**What is required**
Copy each line of the entries beneath that contains the word "frames".

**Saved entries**
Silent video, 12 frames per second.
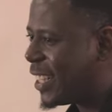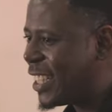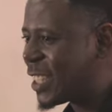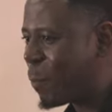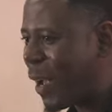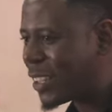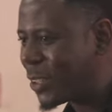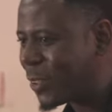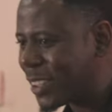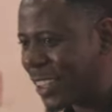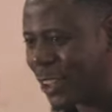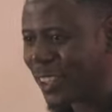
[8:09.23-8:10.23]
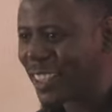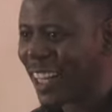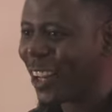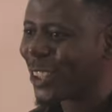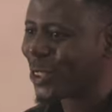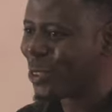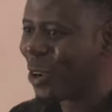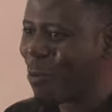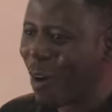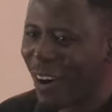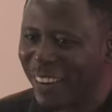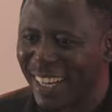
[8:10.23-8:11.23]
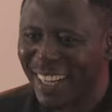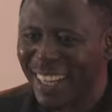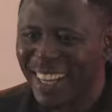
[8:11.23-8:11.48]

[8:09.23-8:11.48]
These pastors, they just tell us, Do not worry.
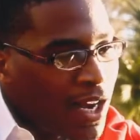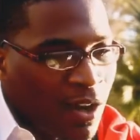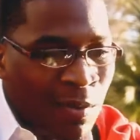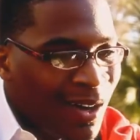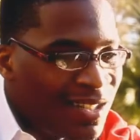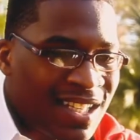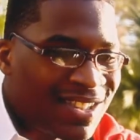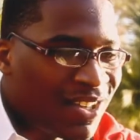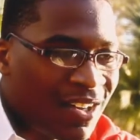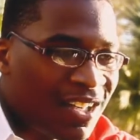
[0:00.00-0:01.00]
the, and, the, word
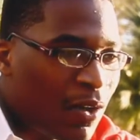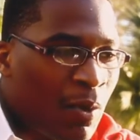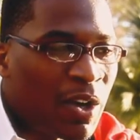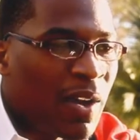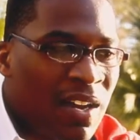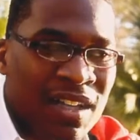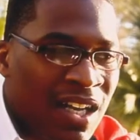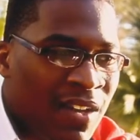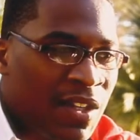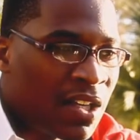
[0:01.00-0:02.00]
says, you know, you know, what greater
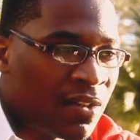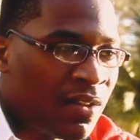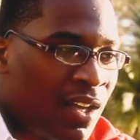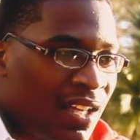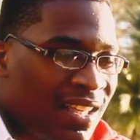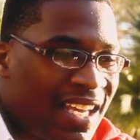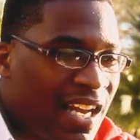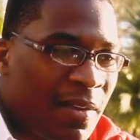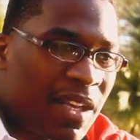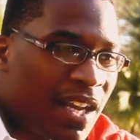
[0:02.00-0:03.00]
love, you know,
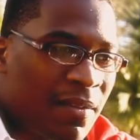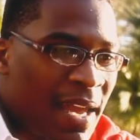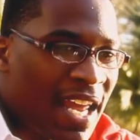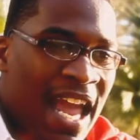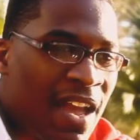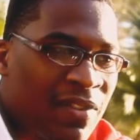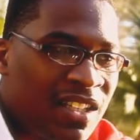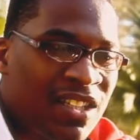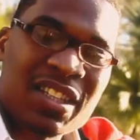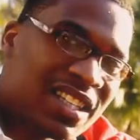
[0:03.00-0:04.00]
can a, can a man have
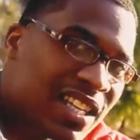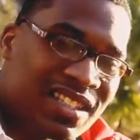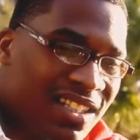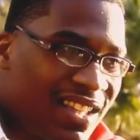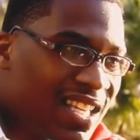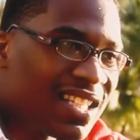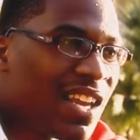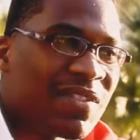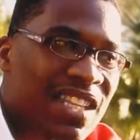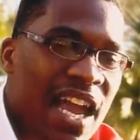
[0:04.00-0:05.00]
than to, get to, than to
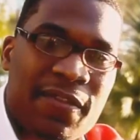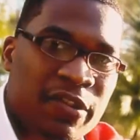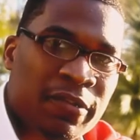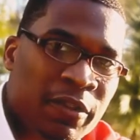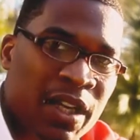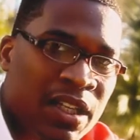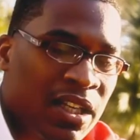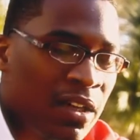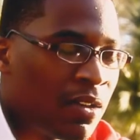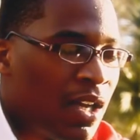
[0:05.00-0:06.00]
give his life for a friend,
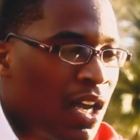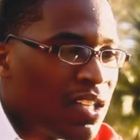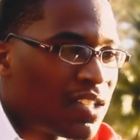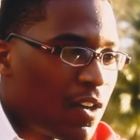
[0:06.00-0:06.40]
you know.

---

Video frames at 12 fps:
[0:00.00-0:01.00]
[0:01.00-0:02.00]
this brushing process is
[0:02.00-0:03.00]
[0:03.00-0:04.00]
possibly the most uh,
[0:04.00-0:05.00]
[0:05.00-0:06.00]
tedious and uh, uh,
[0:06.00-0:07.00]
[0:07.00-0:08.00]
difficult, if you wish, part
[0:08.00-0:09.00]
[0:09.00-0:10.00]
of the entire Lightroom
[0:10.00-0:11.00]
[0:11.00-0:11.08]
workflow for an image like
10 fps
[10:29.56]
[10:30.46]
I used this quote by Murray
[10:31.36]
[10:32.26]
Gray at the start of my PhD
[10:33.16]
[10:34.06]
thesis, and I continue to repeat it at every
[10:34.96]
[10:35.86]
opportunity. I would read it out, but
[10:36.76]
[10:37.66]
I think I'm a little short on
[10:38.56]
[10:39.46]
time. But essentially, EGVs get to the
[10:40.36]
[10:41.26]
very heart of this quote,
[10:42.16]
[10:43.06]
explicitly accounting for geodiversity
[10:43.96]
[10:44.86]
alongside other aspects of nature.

**Task output**
Silent video, 12 frames per second.
Video frames at 12 fps:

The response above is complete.